◆ What is needed ◆
Word for word, restate the entries below, but exclude the images.

Stored data:
#####

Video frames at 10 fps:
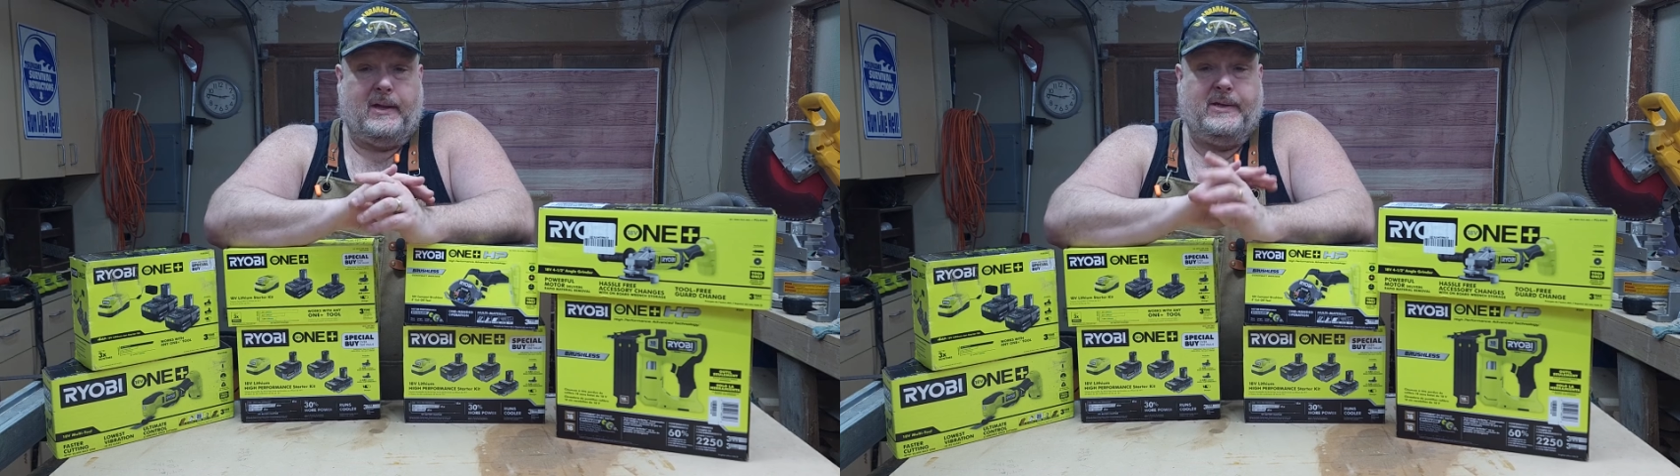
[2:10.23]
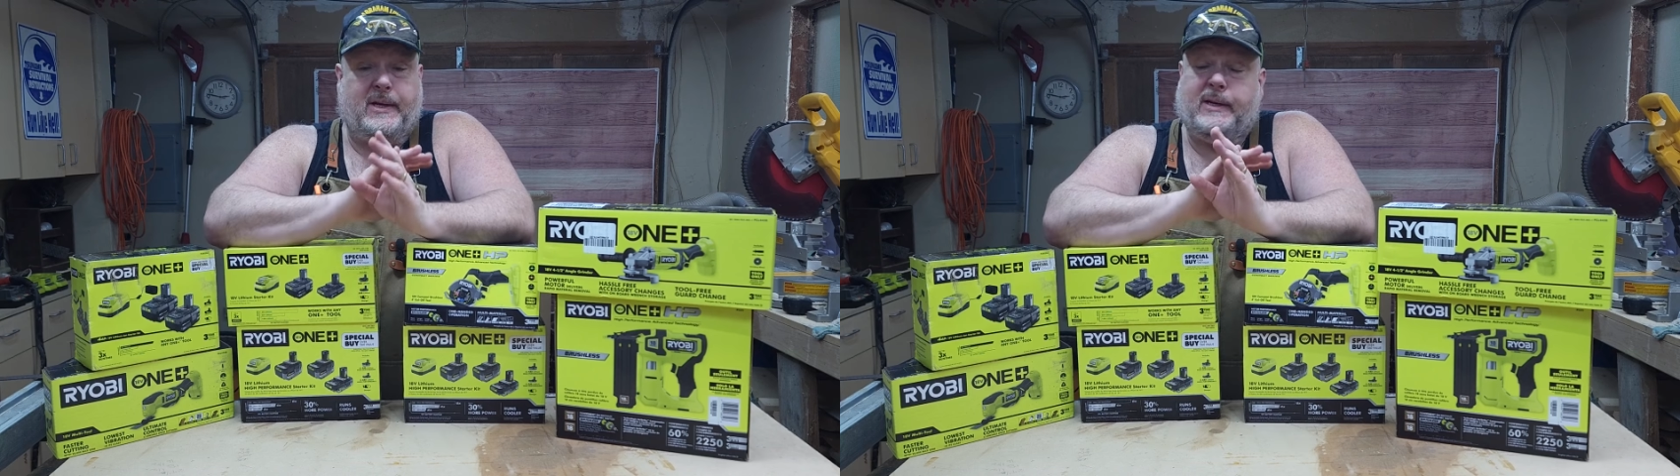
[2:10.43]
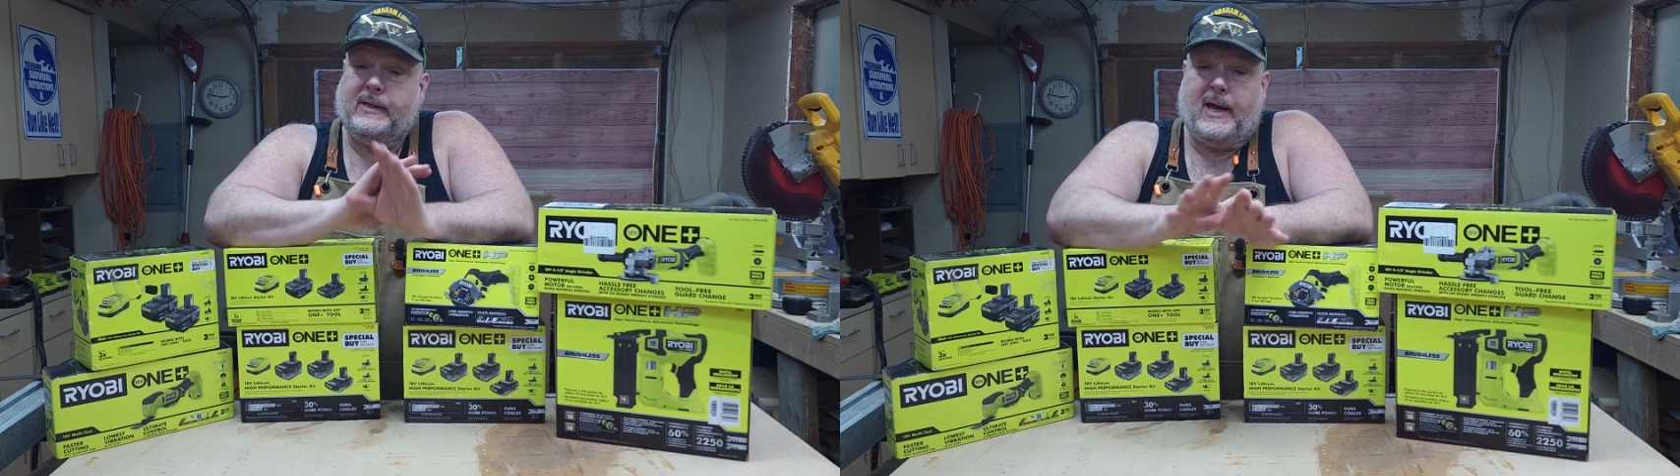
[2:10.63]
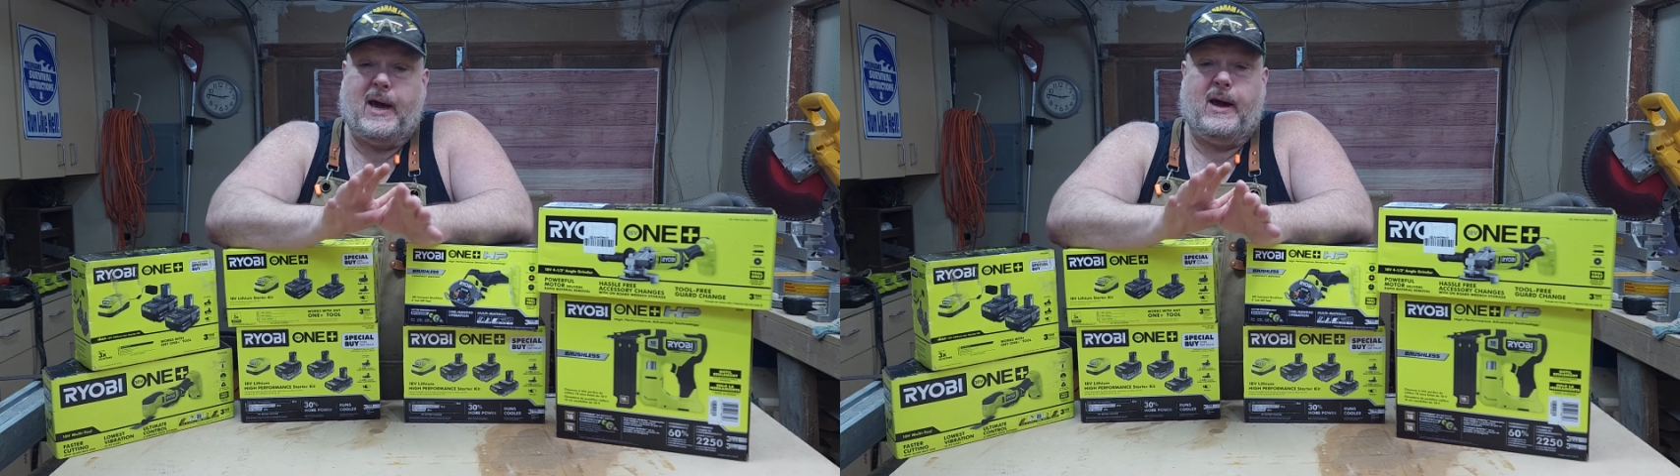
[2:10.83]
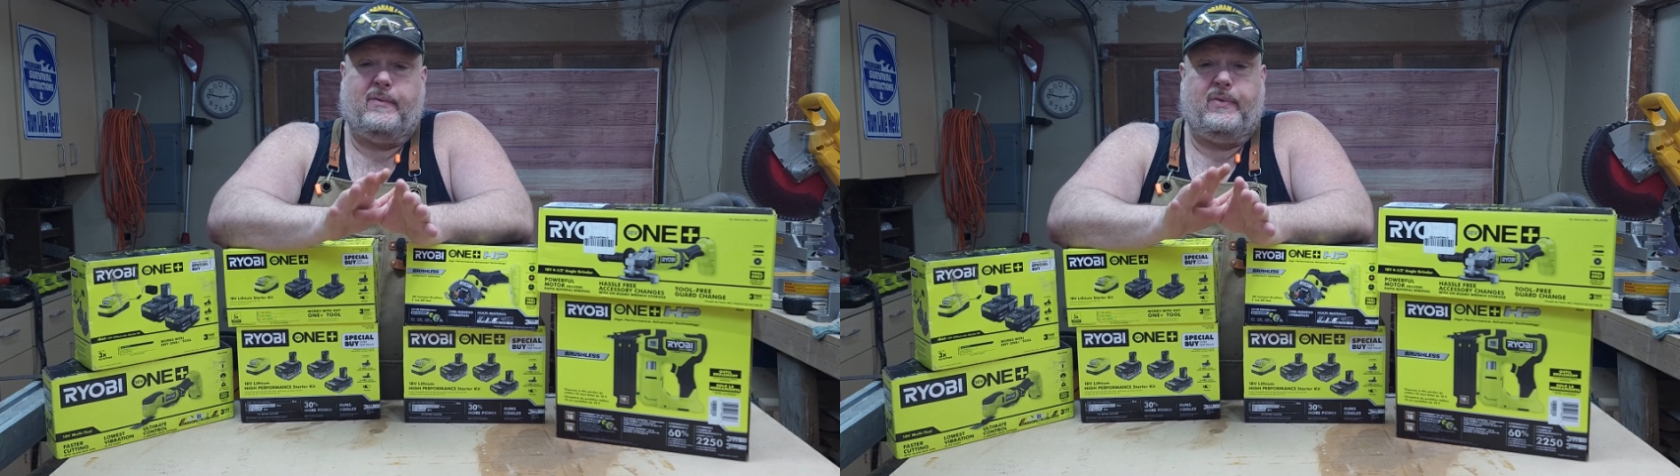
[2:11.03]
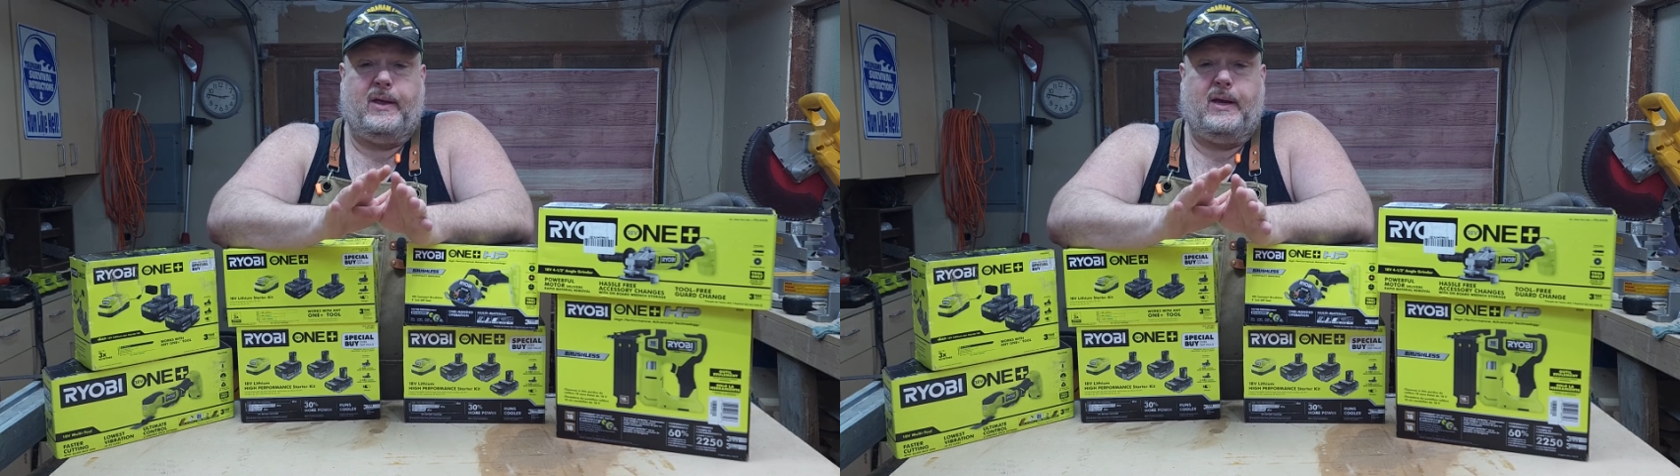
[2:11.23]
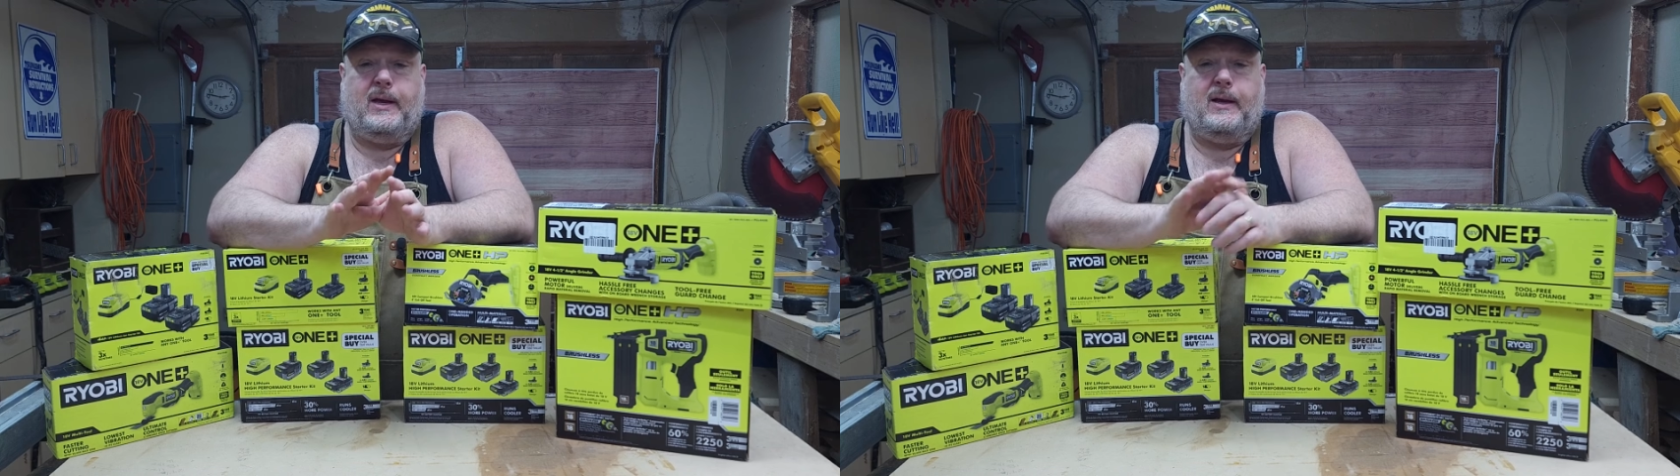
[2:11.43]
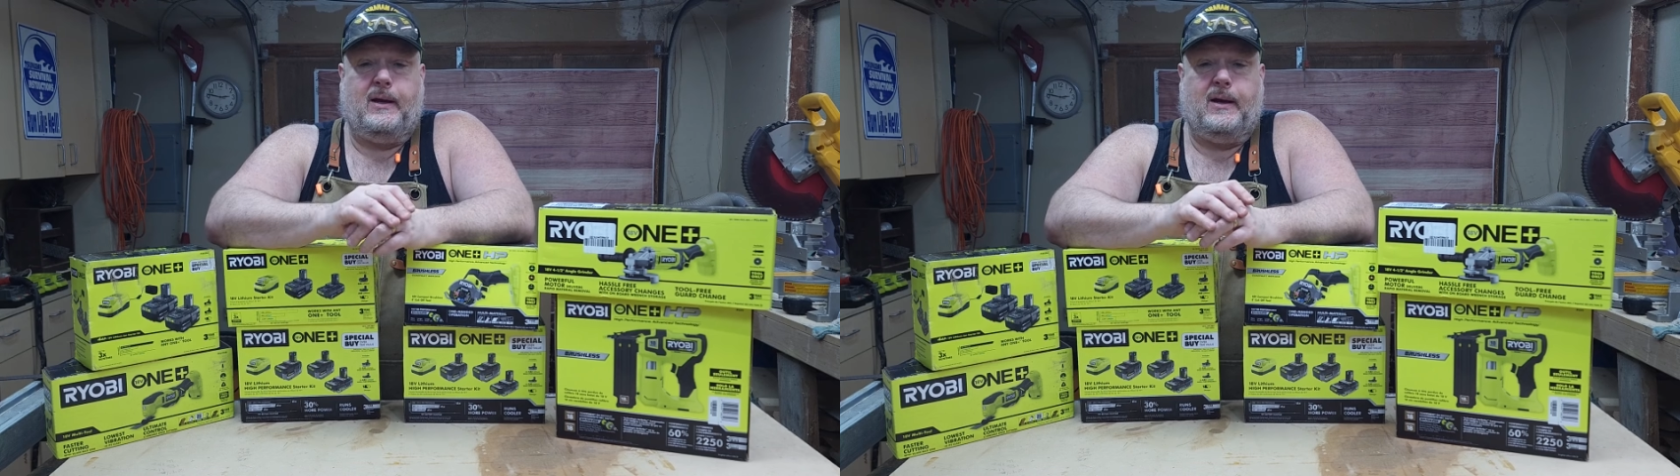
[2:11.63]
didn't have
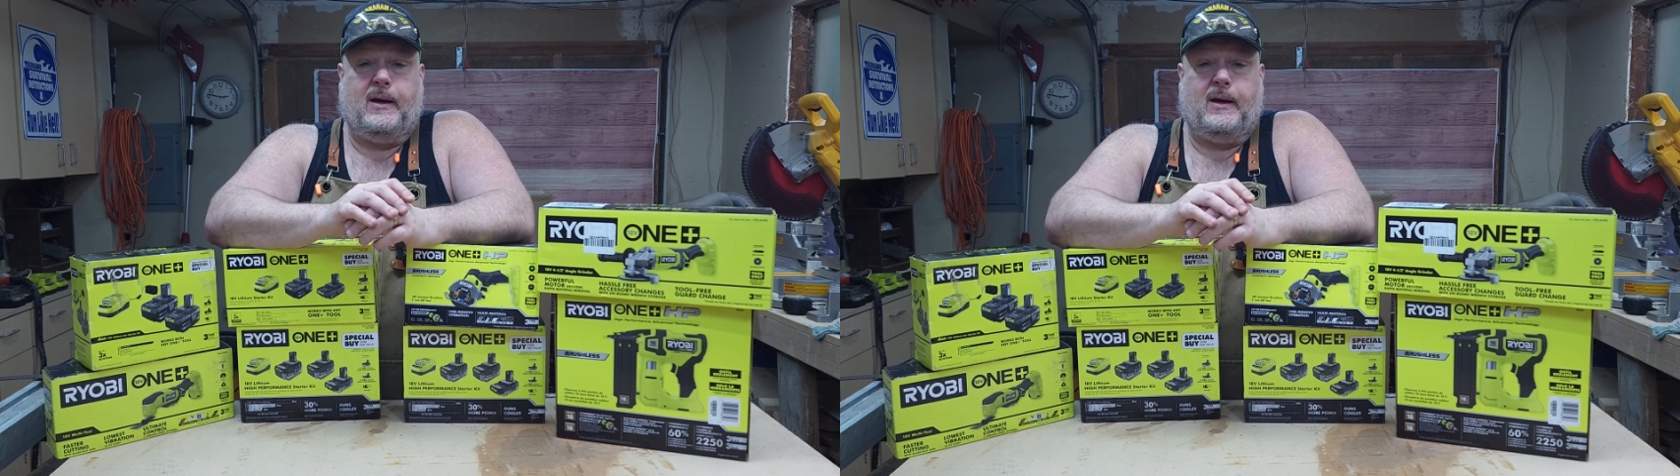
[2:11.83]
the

#####

◆ Solution to the exercise ◆
Video frames at 10 fps:
[2:10.23]
[2:10.43]
[2:10.63]
[2:10.83]
[2:11.03]
[2:11.23]
[2:11.43]
[2:11.63]
didn't have
[2:11.83]
the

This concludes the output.